This thread has been locked.

If you have a related question, please click the "Ask a related question" button in the top right corner. The newly created question will be automatically linked to this question.

C6455 Opcode exception / memcpy hang in DSP/BIOS - marginal design; debug advice sought

 Hi, I'm looking for some help or suggestions in debugging what looks like a marginal design (that was done by a predecessor)

The situation is that we have two prototype boards each with two C6455 DSPs. Both DSPs on both of these boards work fine.

We then got 2 pre-production boards. Of the four DSPs in total, only one works. The others all fail in a similar way.

Failure is due to either an opcode fetch exception (in 2 of 3 chips) or memcpy getting stuck in an infinite loop (in the other DSP), in the bit of DSP/BIOS that does memory section initialisation. Code is executing from IRAM, some of the sections are in DDR2 So it seems that something that accesses memory is unhappy (yet it is totally consistent – i.e it always fails the same way)

BUT – if I single step – or, weirdly, carefully chill the chip (only) with freezer spray, then the DSP works. Always.

I tried changing the PLL (we normally run at 1.2G) but this made no difference.

I read the bit in the user manual that the memory should be initialised before DSP/BIOS – this is done in the GEL file for the moment (the bootloader does this in the full system but I can’t get far enough to program that in yet!)

I am suspicious - but not wholly convinced - it’s when the DDR2 is accessed (due I believe to the original designer wanting heaps in some sections)

As far as I can tell, DDR2 is set up OK. But I am not the original designer so have not thoroughtly checked every parameter  - but it works on the prototypes.

I am also reasonably confident that the hardware itself is well made (and probably x-rayed) so i don't think this is a solder problem or noise pickup in a track etc. The reason for this assertion is that the fault is totally consistent.

Because I have no source for the DSP/BIOS,and am relying only on interpreting what I see in the disassembly window, I am finding it extremely difficult to make any headway into where the DSP parts from normal code execution and wonder if anyone can make any suggestions on what to try next? In the case where I get an exception, the NRP is 0x6000,0000 which does not make much sense.

DSP/bios is 5_41_11_38

Thanks in advance

 

 

 

 

 

  • Gavroche,

    You have listed a number of things you question in the design. All of them should be examined in greater detail. Some of the easy questions that I can add:

    Did you change the DDR device brand or revision or part number?
    Have you checked the power supplies and signals for the DDR interface?
    Since you call the design marginal, what is marginal about it?
    Have you done side-by-side comparisons of voltage levels and signal integrity between the working board and the failing ones?
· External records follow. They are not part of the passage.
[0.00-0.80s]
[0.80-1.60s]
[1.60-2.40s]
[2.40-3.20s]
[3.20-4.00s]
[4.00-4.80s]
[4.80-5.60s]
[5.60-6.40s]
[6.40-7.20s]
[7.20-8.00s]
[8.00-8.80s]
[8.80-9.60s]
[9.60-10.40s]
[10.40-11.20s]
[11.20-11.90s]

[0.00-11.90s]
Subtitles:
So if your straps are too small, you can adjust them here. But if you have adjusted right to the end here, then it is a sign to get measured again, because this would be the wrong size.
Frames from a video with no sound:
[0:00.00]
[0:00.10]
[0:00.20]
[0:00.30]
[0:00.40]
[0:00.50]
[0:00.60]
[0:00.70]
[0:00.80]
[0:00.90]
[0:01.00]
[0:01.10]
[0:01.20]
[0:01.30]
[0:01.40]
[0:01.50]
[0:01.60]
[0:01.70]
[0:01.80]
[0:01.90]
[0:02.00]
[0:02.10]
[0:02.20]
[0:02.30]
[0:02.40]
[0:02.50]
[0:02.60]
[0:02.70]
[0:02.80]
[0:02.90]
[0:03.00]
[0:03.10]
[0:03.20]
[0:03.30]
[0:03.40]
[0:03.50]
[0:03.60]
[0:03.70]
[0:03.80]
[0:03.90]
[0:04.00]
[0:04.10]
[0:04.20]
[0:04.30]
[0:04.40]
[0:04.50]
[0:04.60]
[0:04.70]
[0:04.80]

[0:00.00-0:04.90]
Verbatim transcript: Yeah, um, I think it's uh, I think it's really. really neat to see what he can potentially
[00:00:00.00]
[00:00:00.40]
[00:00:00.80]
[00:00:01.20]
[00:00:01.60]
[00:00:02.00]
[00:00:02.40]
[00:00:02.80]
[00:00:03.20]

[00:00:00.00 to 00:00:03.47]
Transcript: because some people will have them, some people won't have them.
    Do both of the "opcode exception" failures occur at 0x6000,0000? Put a hardware breakpoint at 0x6000,0000 to stop the DSP before the NMI is executed, then look at the Core Registers to see where it might have come from. B3 usually have a return address for function calls and some other register might have that 0x6000,0000 instead if it is not a C function target address.

    I do not understand how memcpy could have an infinite loop. By design it counts down from some count value and only writes that many things. Maybe you can do a screen capture of the Disassembly Window and the relevant Core Registers to help us understand what is happening. If you reproduce that same functionality elsewhere in memory, would it still fail? If it is in a failure spin loop, look at the code above it to see what it might have been doing when it dropped into the spin; but that is not something I have ever noticed in our memcpy routines.

    What is different, if anything, on the C6455 device markings?

    The freeze spray test points to a timing problem. This would make me suspect the DDR interface timing, so you do need to go through every parameter and validate them against the DDR device datasheet.

    Instead of lowering the DSP clock speed, try lowering the DDR clock speed.

    Run a memory test on the board. Use memcpy to copy blocks to get the best speed out of the wider instructions instead of a simple non-optimized DSP for-loop.

    Try the freeze spray on the DDR. Does it help or make things worse, or make things different in any way?

    Regards,
    RandyP

  • Thanks. 

    I agree this looks like a DDR2 issue - running an intensive  memcpy test also induces a fail on the "good" board, and freezer changes the nature of the failure. In new boards, the DDR2 chips are Rev C, and are die-shrunk from the Rev A used on the original prototypes.

    I am now going through the timing parameters from ground up.

    But before timing I am confused as to the reason why in both my board, and the EVM on which the DDR2 is based, sets the IBANK bitfield in SDCFG to 4 banks (=2), see the GEL file at http://c6000.spectrumdigital.com/dsk6455/v2/files/DSK6455.gel on which our is based.

     DDR_SDCFG    = 0x00D38822;   // xxx22 = 4 banks, 1k page

    The devices on the EVM are MT47H64M16 which have 8 banks. We use MT47H128M16 instead (which are the same but 2Gb).  

    If i set the value to 8 banks, as I think it should be - my crash is a Fetch Packet exception probably in memcpy in  BIOS. It's hard to say because single stepping changes things, and more often than not the crash means I lose contact with the DSP.

    A value of 4 banks means I can at least fail my memory test in my own code:)

    Thanks

     

  • I think I'm going vaguely insane - I am now convinced I should have 8 banks selected  - based on SPRU970G Fig 11.

    I think I should be using the only combination in that table that gives 27 bits of (word)address when using a 10 bit page on a 32 bit wide configuration.

    i.e. 14 row bits + 3 bank bits + 10 col bits = 27 bits => 128K words => 512K bytes == 2Gbit x 2 chips.

    Although it now falls over in BIOS - I think it may be due to calling a global object's constructor located in DDR2 which I had previously overlooked (not my design so have to investigate that further)  -  do you think I should definitely be using 8 banks?

    Thanks

  • Gavroche,

    I trust your reading of the datasheets so I trust you should be using 8 banks. My recommendation is to use the values as you determine them and then test it. Check whether you get any mirrored locations, where writing a value at one address like 0x80000000 has that same value show up at 0x90000000 or 0xA0000000 or 0xC0000000, for example.

    On the line from Figure 11, I cannot comment without seeing and analyzing the Micron datasheet's Addressing table. You have looked at that and confirmed the number of column address bits, I assume. If so, then you have the right values and can move on to the timing registers.

    Regards,
    RandyP

  • Yes, i was correct. The existing setting lost half the memory, but no-one noticed as the top half isn't used. Seems it's wrong in the EVM gel file and got propagated through.

    The main cause of the problem has turned out to be that some, but not all, of the series termination resistors were incorrectly fitted by the assembly house and were 220R not 22R.  Amazed it worked as well as it did really.

     

    Thanks for your help!